Anyway, she told me something that has stuck with me. She said every movement for social and political change has two sorts of people, Xs and MLKs. Not as though she was or I am comparing anyone to these men, here, but she was saying these two men represent two different and necessary philosophies of political movements. To avoid a mess of comparison (as I’m sure what follows doesn’t sum up either man) I’ll call them Type-A and Type-B.

She explained that the Type-As are in the face of power; they aren’t asking; they’re demanding. They’ll take what’s their right by force if necessary (or at least make those in control think they would) and they’re not out to build bridges. They’ll shout, accuse, threaten, and disobey. If they aren’t violent, they’ll try to look violent and play more on the masses’ discomfort than their commonality. They’re here and they’re [blank] and you handle it however you want, but there will be consequences.

Clearly she was talking about this guy. And I must admit I’ve not liked this sort of behavior in any group. I’ve not seen it as productive. In fact, when in my community, I’ve seen it as dangerous and often pushing away what’s important for both the majority and the minority. But she gave me pause, and what she went on to explain still does.

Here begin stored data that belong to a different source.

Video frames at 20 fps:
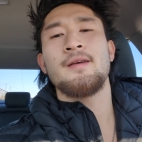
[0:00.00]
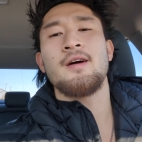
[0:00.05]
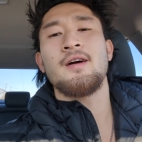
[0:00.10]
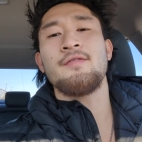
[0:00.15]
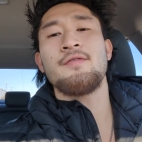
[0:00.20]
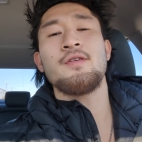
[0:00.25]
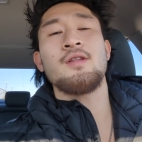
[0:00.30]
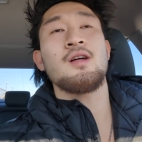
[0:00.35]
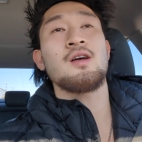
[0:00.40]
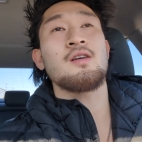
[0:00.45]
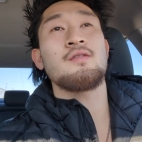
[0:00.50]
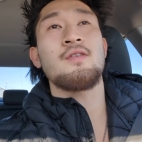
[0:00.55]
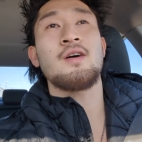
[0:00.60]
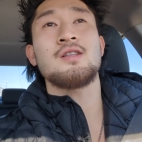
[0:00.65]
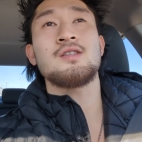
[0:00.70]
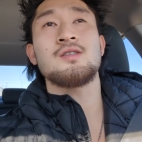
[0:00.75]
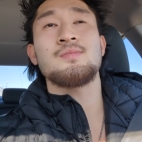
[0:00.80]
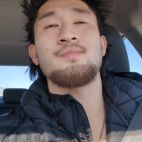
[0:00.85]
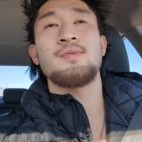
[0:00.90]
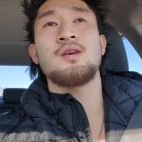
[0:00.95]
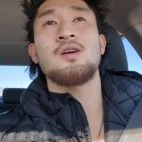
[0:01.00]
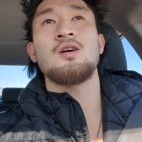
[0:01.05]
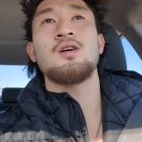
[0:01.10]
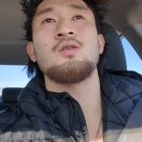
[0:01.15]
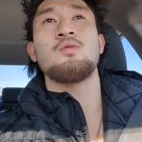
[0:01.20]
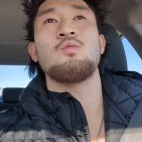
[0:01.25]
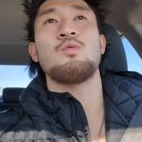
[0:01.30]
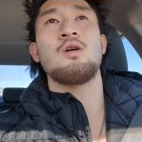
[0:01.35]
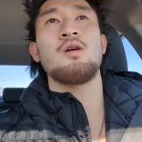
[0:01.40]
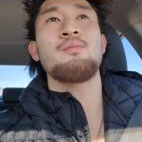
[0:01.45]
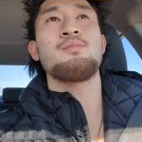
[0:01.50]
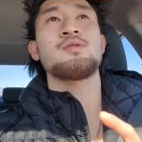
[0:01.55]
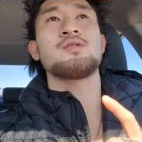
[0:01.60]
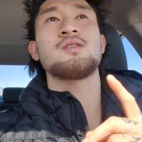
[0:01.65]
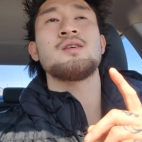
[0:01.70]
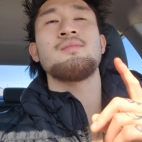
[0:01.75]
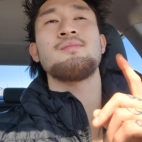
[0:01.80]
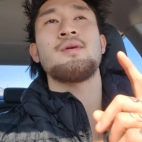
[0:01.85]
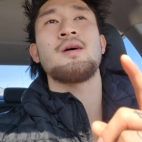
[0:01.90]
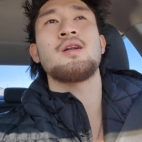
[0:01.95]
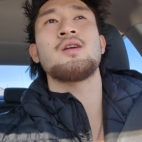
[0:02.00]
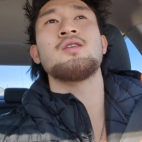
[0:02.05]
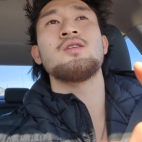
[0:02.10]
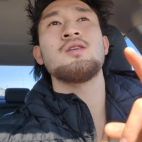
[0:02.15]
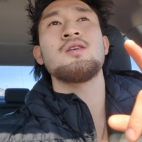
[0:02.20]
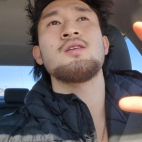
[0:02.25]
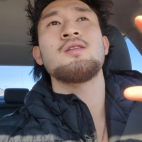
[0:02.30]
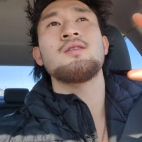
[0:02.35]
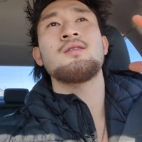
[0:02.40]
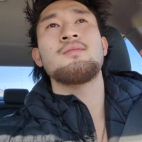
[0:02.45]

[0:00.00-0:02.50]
I feel like if I just become one percent better,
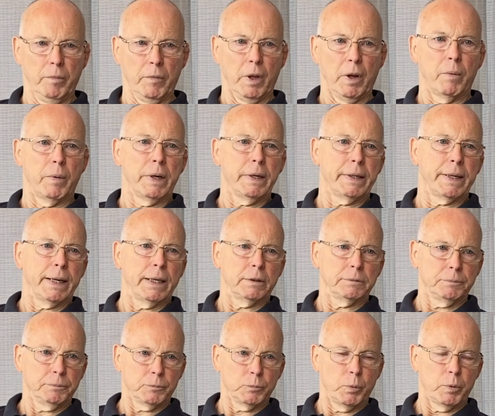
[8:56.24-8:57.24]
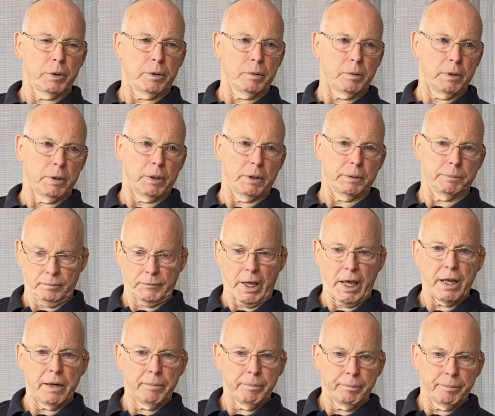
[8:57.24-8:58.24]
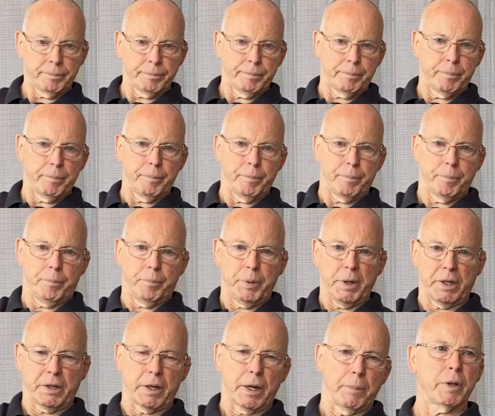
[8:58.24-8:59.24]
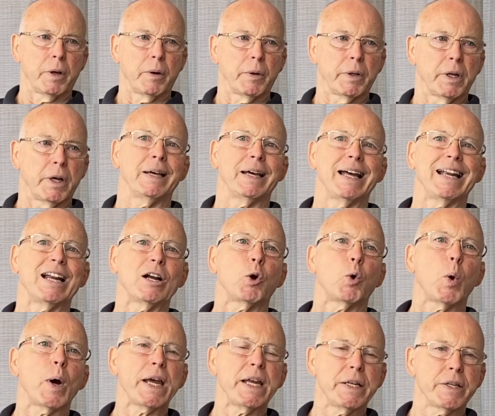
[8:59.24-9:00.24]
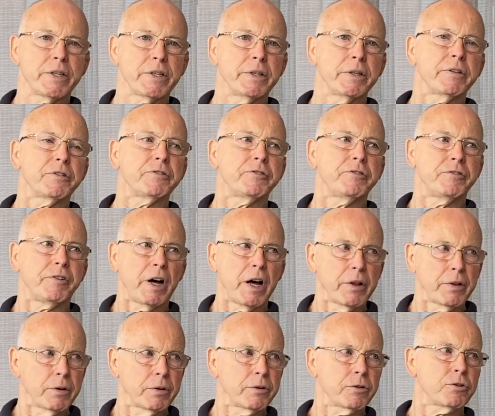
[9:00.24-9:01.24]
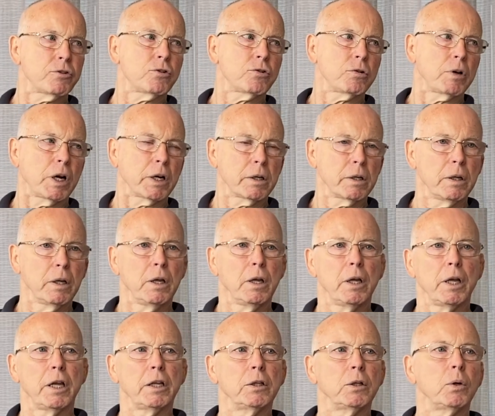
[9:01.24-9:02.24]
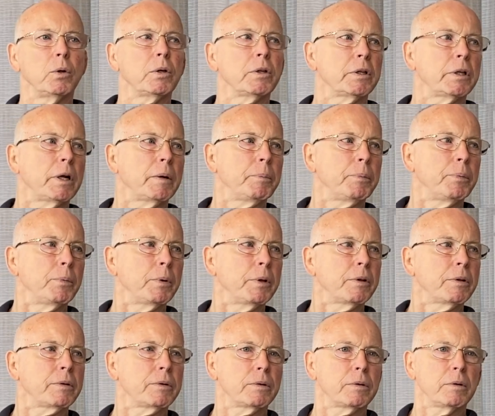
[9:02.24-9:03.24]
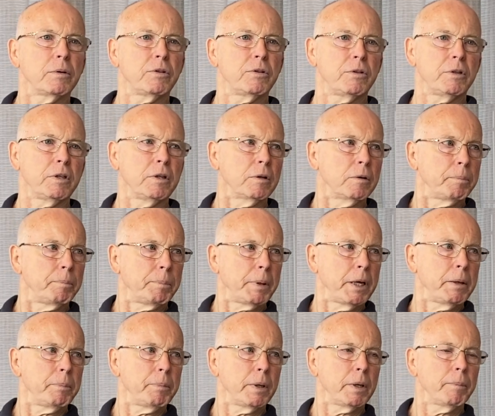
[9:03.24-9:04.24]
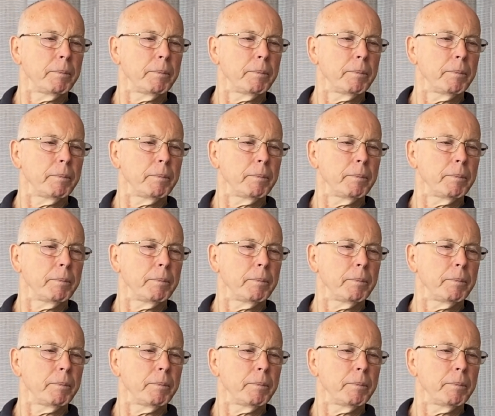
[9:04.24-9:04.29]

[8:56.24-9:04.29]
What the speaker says: I went down with and picked up with an acquaintance's father's truck and loaded it up with steel piping.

There’s the other type, the Type-Bs, and, while the Type-As and the Type-Bs may overlap in places, the Type-Bs are far more conciliatory. They want those bridges; they don’t want to get their right by force or fear; they’d rather it be given out of conscience. While they may disobey; they do it with peace; they show respect for the other side’s humanity, even when the other side is out to hurt them. Now these are the people I’ve most respected in any social movement.

The way she explained it, though, is that the Type-Bs wouldn’t get very far without the Type-As. The majority moves for both fear and conscience. The Type-As give the majority motivation to look for a cooler head, and to question themselves. They make the minority’s problems pressing, and make listening to the Type-B’s a good option, one without the losing of face that’d come with “negotiating with the terrorist tactics” of the Type-As. A sort of good cop, bad cop on a larger scale.

I’m not sure how much I believe this or how applicable it is to a perpetually small minority. Some days I’m pretty sure I don’t give it much weight outright. But other days… I’m just saying it makes me far less quick to judge the far more radical queers of the world.

1 comment:

-L- said...

It's something I've noticed politically as well. Although most Americans are toward the moderate end of things, the most successful candidates are the polarizing ones. It's bizarre.